Rogaba por un respiro, por un instante de paz, por la certeza de que la pesadilla había terminado. Y en la oscuridad de sus párpados apretados, un deseo sombrío se coló en su súplica: si el horror persistía, si el sufrimiento no cesaba, anhelaba no volver a despertar jamás.

—Señor... —inquirió Vito cuando Francesco se deslizó en el asiento trasero con Catalina.

—Llévame al helipuerto —ordenó Francesco, con la mirada fija en la figura inmóvil que tenía a su lado.

—Sí, señor —respondió Vito, y encendió el motor sin dudar.

Francesco reclinó la cabeza; el cuero suave del asiento era un contraste irónico con la tensión que aún lo atenazaba.

Cerró los ojos y visualizó el rostro pálido de la joven que estaba a su lado. Su prioridad ahora era clara: arrancarla de ese submundo de depravación y encontrar un refugio donde las sombras de Praga no pudieran alcanzarla. Un lugar seguro, lejos de la vileza que la había marcado. Ese era su nuevo objetivo.

La imagen de la isla Tiberina surgió en su mente como un faro en la oscuridad. Su isla privada, un refugio de paz en medio del caos del mundo.

Un lugar donde las intrusiones eran impensables, una fortaleza infranqueable incluso para su propia familia.

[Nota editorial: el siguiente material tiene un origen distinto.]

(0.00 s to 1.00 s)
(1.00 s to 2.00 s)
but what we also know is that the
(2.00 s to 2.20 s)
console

Ese pedazo de tierra había sido su santuario, el refugio silencioso donde había lidiado con el peso de una pérdida: la pérdida de una mujer que, irónicamente, nunca le había pertenecido.

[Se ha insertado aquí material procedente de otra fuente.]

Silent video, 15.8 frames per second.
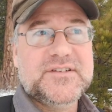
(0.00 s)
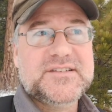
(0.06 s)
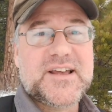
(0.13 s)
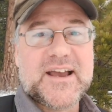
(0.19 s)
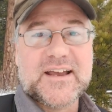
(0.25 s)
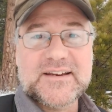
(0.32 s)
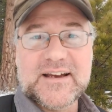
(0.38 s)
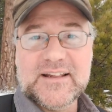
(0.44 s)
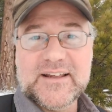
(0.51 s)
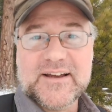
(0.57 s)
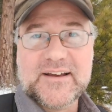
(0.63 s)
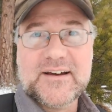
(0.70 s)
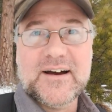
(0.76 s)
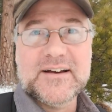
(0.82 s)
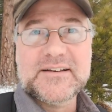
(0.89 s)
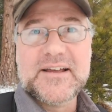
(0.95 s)
the
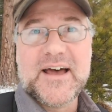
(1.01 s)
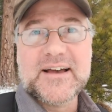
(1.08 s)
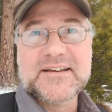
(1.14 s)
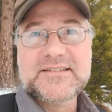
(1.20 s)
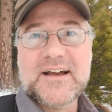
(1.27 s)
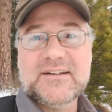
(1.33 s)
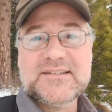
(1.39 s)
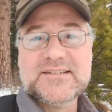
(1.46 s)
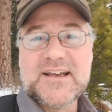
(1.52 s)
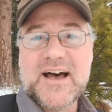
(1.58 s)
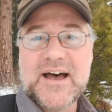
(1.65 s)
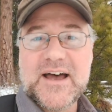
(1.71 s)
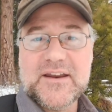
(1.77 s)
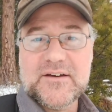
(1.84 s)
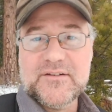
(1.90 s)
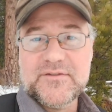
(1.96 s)
psychedelic context,
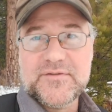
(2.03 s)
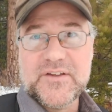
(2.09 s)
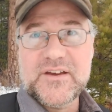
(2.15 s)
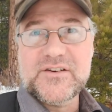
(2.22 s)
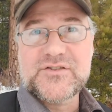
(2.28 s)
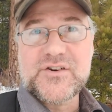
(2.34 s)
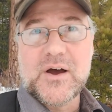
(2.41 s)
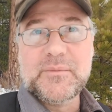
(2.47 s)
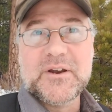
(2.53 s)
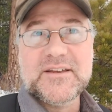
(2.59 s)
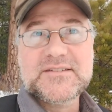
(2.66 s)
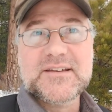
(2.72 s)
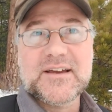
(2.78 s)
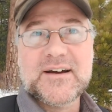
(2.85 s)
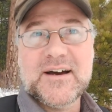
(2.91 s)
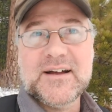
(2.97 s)
outside of the
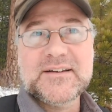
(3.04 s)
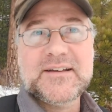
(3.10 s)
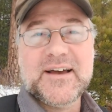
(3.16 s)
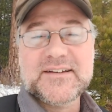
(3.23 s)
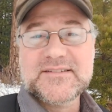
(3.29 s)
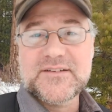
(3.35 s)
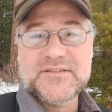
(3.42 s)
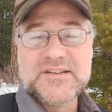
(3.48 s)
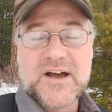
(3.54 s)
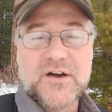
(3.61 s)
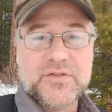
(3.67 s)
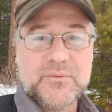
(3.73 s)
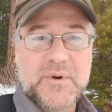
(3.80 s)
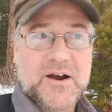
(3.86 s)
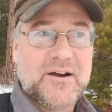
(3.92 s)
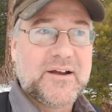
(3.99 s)
shamanistic context of
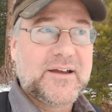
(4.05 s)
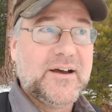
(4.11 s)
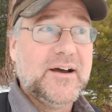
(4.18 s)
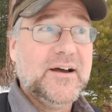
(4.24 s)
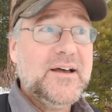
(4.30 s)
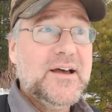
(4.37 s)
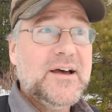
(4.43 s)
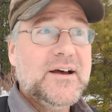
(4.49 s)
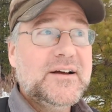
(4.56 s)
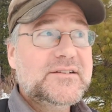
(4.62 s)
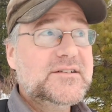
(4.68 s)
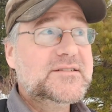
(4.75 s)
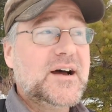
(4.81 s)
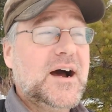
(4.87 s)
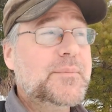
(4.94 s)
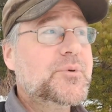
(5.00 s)
South America,
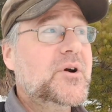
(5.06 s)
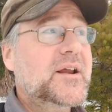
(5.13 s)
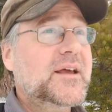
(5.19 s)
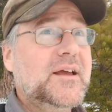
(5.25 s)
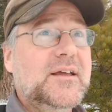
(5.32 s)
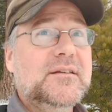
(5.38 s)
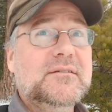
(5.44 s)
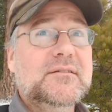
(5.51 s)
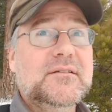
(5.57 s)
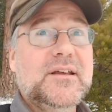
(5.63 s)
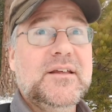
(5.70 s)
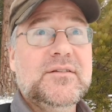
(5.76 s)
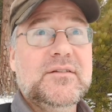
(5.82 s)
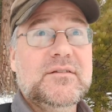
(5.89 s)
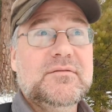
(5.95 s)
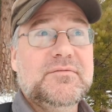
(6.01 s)
just operating in
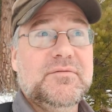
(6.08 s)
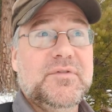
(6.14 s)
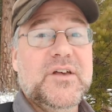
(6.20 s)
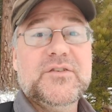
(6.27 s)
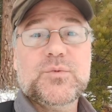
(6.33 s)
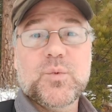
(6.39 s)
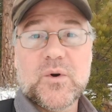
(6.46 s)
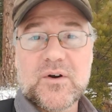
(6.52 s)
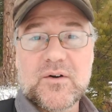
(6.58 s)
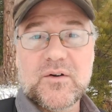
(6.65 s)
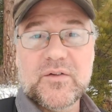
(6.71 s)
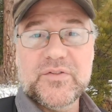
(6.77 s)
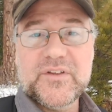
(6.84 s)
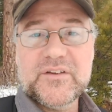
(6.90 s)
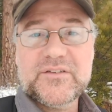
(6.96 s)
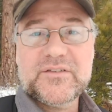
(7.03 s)
in this
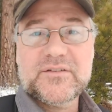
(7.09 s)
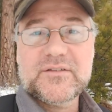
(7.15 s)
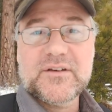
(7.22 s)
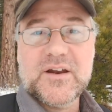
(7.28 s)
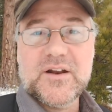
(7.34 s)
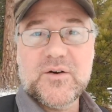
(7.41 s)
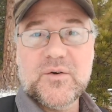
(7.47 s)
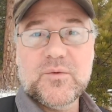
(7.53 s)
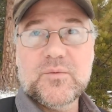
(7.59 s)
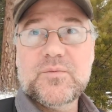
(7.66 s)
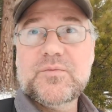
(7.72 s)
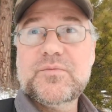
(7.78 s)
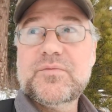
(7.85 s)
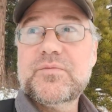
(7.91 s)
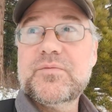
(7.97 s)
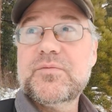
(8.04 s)
world, this you know,
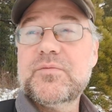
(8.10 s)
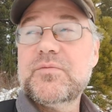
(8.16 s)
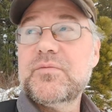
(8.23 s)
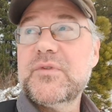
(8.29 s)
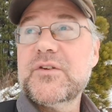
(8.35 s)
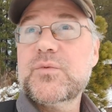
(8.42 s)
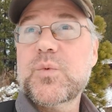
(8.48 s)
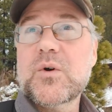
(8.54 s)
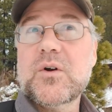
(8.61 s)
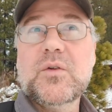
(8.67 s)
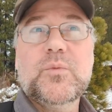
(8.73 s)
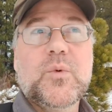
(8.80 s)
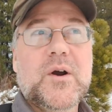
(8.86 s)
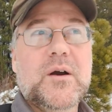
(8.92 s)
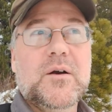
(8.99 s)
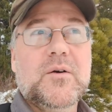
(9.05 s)
this
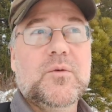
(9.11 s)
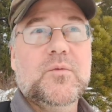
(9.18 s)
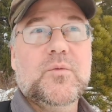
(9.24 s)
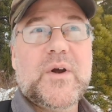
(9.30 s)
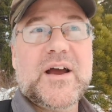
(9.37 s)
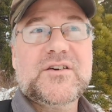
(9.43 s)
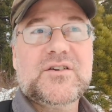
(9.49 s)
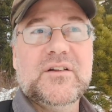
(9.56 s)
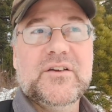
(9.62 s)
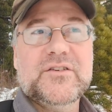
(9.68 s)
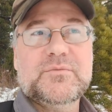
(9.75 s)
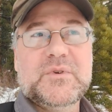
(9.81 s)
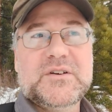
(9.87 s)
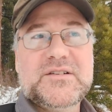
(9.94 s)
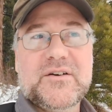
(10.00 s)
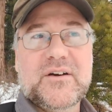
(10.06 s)
world where
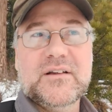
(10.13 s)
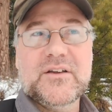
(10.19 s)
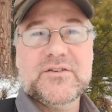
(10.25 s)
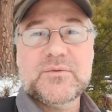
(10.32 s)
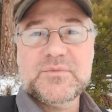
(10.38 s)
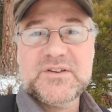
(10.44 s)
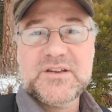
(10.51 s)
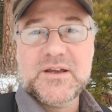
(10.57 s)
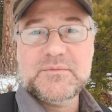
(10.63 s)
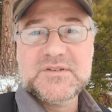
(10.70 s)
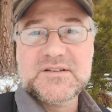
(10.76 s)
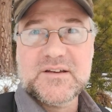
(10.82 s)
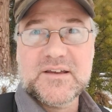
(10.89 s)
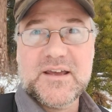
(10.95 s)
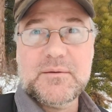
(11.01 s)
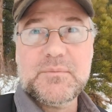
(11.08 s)
rationalist materialism seems
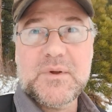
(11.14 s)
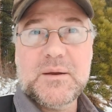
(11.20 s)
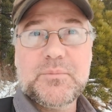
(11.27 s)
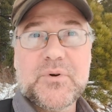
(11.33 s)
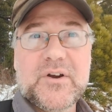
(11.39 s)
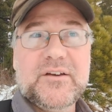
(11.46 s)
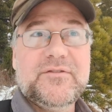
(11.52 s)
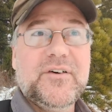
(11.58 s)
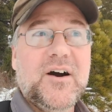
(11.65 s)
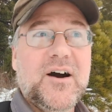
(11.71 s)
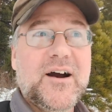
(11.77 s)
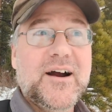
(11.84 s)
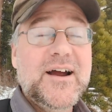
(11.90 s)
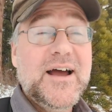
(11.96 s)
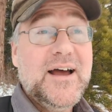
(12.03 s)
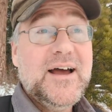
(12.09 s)
to get me pretty
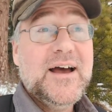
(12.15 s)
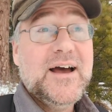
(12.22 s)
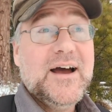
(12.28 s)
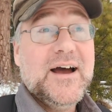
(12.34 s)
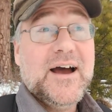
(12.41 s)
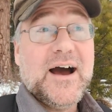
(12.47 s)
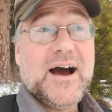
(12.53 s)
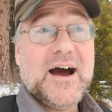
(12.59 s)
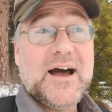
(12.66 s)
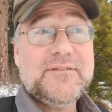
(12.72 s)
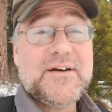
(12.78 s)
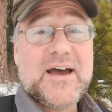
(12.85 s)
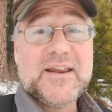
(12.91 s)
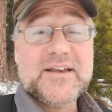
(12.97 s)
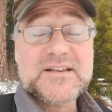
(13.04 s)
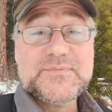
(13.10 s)
far.
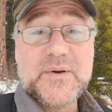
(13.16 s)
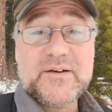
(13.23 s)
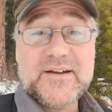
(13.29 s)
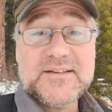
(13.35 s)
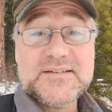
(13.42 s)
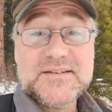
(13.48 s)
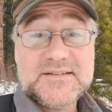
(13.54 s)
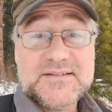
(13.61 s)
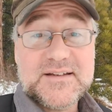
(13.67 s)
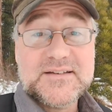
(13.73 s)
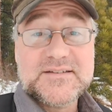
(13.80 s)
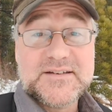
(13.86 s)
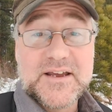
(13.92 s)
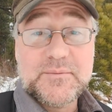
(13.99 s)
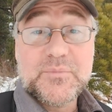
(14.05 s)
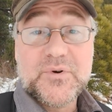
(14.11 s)
I've had experiences that
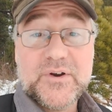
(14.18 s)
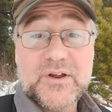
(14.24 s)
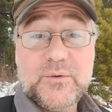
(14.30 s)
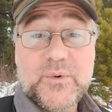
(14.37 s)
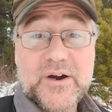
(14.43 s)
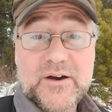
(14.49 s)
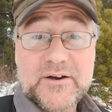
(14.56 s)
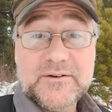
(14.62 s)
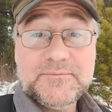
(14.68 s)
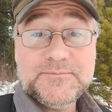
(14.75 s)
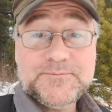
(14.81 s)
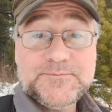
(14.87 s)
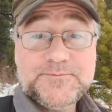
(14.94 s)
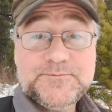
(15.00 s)
seem pretty weird.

Ahora, ese mismo aislamiento podría convertirse en el escudo protector que Catalina tanto necesitaba.

El recuerdo de Sofía había sido desterrado abruptamente, como una intrusión prohibida. No podía permitirse divagar en ese territorio prohibido.

Sofía... el solo nombre era un eco de dolor y culpa. Ahora era la mujer de su mejor amigo, un amor inalcanzable para él. Recordarla o desearla era una traición a la amistad, una herida abierta que debía permanecer sellada.

No podía permitirse remover el pasado. Su atención debía centrarse en el presente, en la frágil vida que ahora dependía de él.

Las hélices del helicóptero batieron el aire por última vez antes de callarse, dejando tras de sí el suave sonido de las olas rompiendo en la orilla. Horas después de dejar atrás la ciudad, llegaron a la isla.

Francesco observó cómo la aeronave se elevaba de nuevo hacia el horizonte romano, llevándose consigo a su equipo.

Su despedida había sido firme: silencio absoluto sobre lo ocurrido. En esa isla apartada, él y la joven quedarían aislados del mundo exterior.

Francesco bajó la mirada hacia el rostro pálido e inconsciente que descansaba en sus brazos. Un suspiro le salió.

No conocía su historia, sus miedos ni sus anhelos. Solo sabía que aquella frágil criatura le había devuelto la vida en el callejón oscuro. Tenía una deuda profunda e innegable con ella. Si no hubiera sido por ella, las sombras lo habrían reclamado hace tiempo. Por eso, ahora la protegería con la misma tenacidad con la que ella lo había salvado sin saberlo.

Con una lentitud inusual, Francesco cruzó los jardines hasta la casa principal y se dirigió a una de las habitaciones de invitados. Ese espacio, su refugio personal, nunca había albergado a una mujer.

Catalina era la excepción, la primera y, en su mente, la única. Cuando su cuerpo sanara, la devolvería a Roma. Su isla era su santuario, no un asilo para los fantasmas del pasado.